Targeting the full spectrum of companies wanting to run their growing e-businesses over an Internet-based virtual private network, Cisco Systems Inc. is beefing up its enterprise and service provider VPN wares through two separate acquisitions.

Cisco announced mid-January it would lay out US$567 million in total for all outstanding shares of Altiga Networks Inc. of Franklin, Mass., and Compatible Systems Corp. of Boulder, Colo. Altiga develops VPN clients, remote access gateways and management software for the enterprise edge, while Compatible makes service-provider-class IP Security (IPSec)-based VPN products.

The two acquisitions enhance Cisco’s existing VPN product lines, said Brent Rebus, Cisco Systems Canada Co.’s channel operations manager.

“We already have solutions that we’ve rolled out for the VPN space, like our Cisco 7100 router that a large customer or service provider would use, or our 1700 lower-end VPN routers. Then within our PIX firewall, there is some security there to be able to provide various solutions in the VPN space,” Rebus said.

“What we’re really doing with these acquisitions is…adding to and enhancing our capabilities for customers, whether they’re interested in taking a look at the enterprise solution or the VPN-based solution from a service provider perspective.”

The two-prong approach to the VPN market is necessary because end-user customers need choice when it comes to deployment, according to Rebus. “There’s no one way of rolling out a VPN strategy,” he said.

Altiga’s 76 employees will continue to be led by Altiga CEO Mark Freitas and will become part of Cisco’s enterprise line of business. Compatible and its 68 employees will report to Compatible CEO Matt McConnell and will be added to Cisco’s service provider business unit. The acquisitions will be accounted for as pooling of interests and are expected to close in the third quarter of Cisco’s fiscal 2000.

Jeff Wilson, an analyst at Infonetics Research Inc. in San Jose, Calif., said Altiga in particular was a good acquisition choice for Cisco. Altiga uses the same Information Resource Engineering Inc. (IRE) chipset that Cisco uses in its router and PIX platforms. In addition, both companies support IRE’s VPN software client.

“Altiga was a really simple decision on the enterprise side for [Cisco],” Wilson said.

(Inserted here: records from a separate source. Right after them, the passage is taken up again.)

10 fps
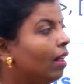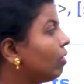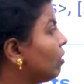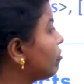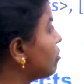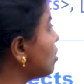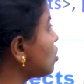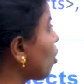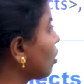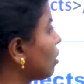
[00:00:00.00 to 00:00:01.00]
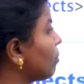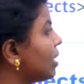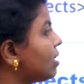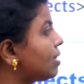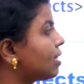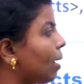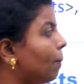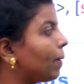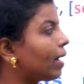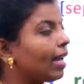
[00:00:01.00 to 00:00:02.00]
The first argument is
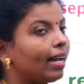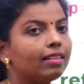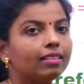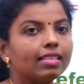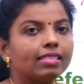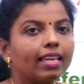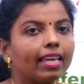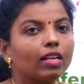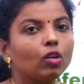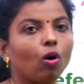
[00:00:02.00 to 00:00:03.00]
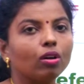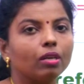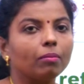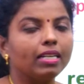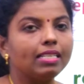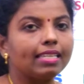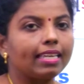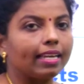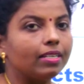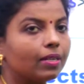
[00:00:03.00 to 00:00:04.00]
sep and the second argument is
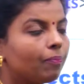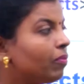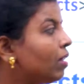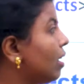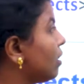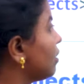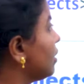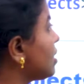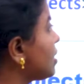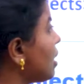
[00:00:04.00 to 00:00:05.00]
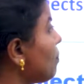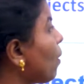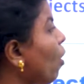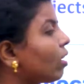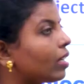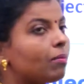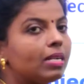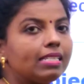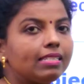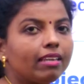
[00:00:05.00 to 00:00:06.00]
end. The sep
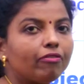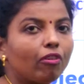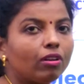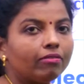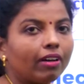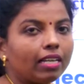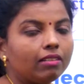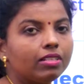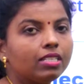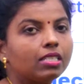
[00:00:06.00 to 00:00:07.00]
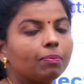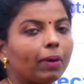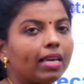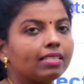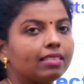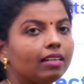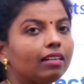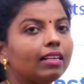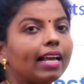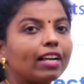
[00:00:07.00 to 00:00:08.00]
argument's default value is space
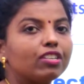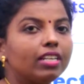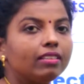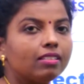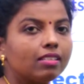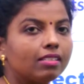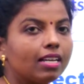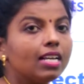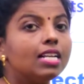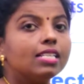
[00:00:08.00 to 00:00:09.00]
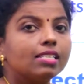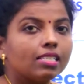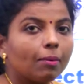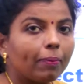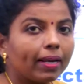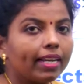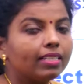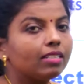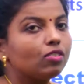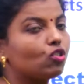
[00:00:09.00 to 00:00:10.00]
here. Actually, this is the
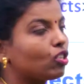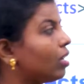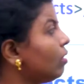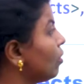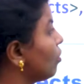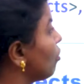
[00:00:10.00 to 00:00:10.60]
separator string.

As for Compatible, despite having higher-density VPN equipment than Altiga, its VPN sales have been mostly on the enterprise side as well, Wilson said. Cisco acquired Compatible just as it was starting to shift its focus toward the more lucrative service provider market, Wilson added.

“The way it looked to me is that [Cisco] wanted to position a combination of the Compatible box and a (Cisco) 6300 as a sort of makeshift CoSine or Spring Tide cloud-based VPN box,” Wilson said.

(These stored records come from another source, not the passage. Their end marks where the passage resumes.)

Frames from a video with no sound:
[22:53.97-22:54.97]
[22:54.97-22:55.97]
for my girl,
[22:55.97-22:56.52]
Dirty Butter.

Companies such as CoSine Communications Inc. of Redwood City, Calif., Spring Tide Networks Inc. based in Boxborough, Mass., and Shasta Networks Inc. (whom Nortel Networks acquired in April 1999) are developing a new class of products for cloud-based VPN services, where the tunnelling all happens inside the service provider’s network, Wilson explained.

“People are building big, giant, expensive boxes, because from a service provider’s perspective, it’s a lot easier to deploy and manage something in your own network…Cisco is positioning its Compatible acquisition as competition against those products,” he said.

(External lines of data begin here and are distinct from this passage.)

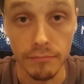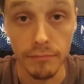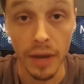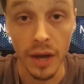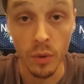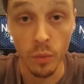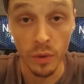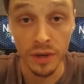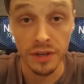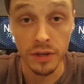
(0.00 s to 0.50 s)

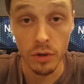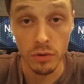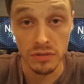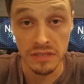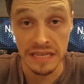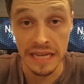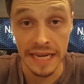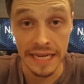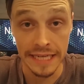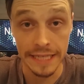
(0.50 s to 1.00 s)
My
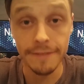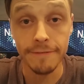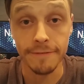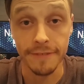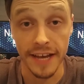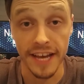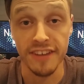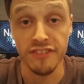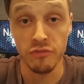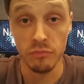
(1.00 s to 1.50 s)
Windows
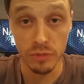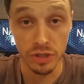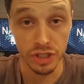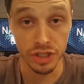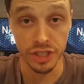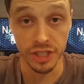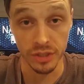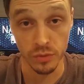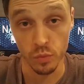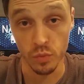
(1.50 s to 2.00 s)
95
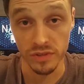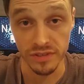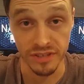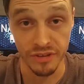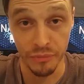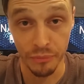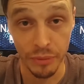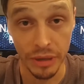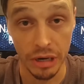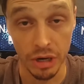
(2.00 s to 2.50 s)
machine was
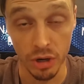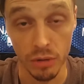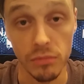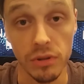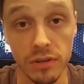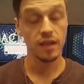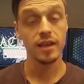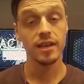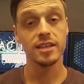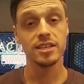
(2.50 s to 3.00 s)

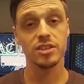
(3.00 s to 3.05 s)
comparable.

In a recent Infonetics research study that analysed the worldwide market for dedicated VPN hardware, Cisco did not even show up on the radar screen, Wilson said. He emphasized the study looked at only “purpose built” VPN hardware and did not take into account VPN-enabled equipment, such as all-purpose backbone routers, whose actual usage cannot be tracked. In addition, Cisco’s 7100 router has not been successfully implemented in any customer sites as of yet, he added.

“The 7100 didn’t ship, regardless of what Cisco tells you,” Wilson said. “That was the only actual dedicated VPN product it had announced prior to these acquisitions.”

According to Infonetics, the dedicated VPN hardware market totalled US$81 million worldwide in Q3 1999. The North American market accounted for US$47.6 million of the quarter’s VPN hardware revenues.

“It’s a small market,” Wilson said. “In terms of actual revenues, it’s such a small amount of money that anything could happen — particularly now that Cisco has acquired a couple of VPN companies, the market’s really going to open wide up.”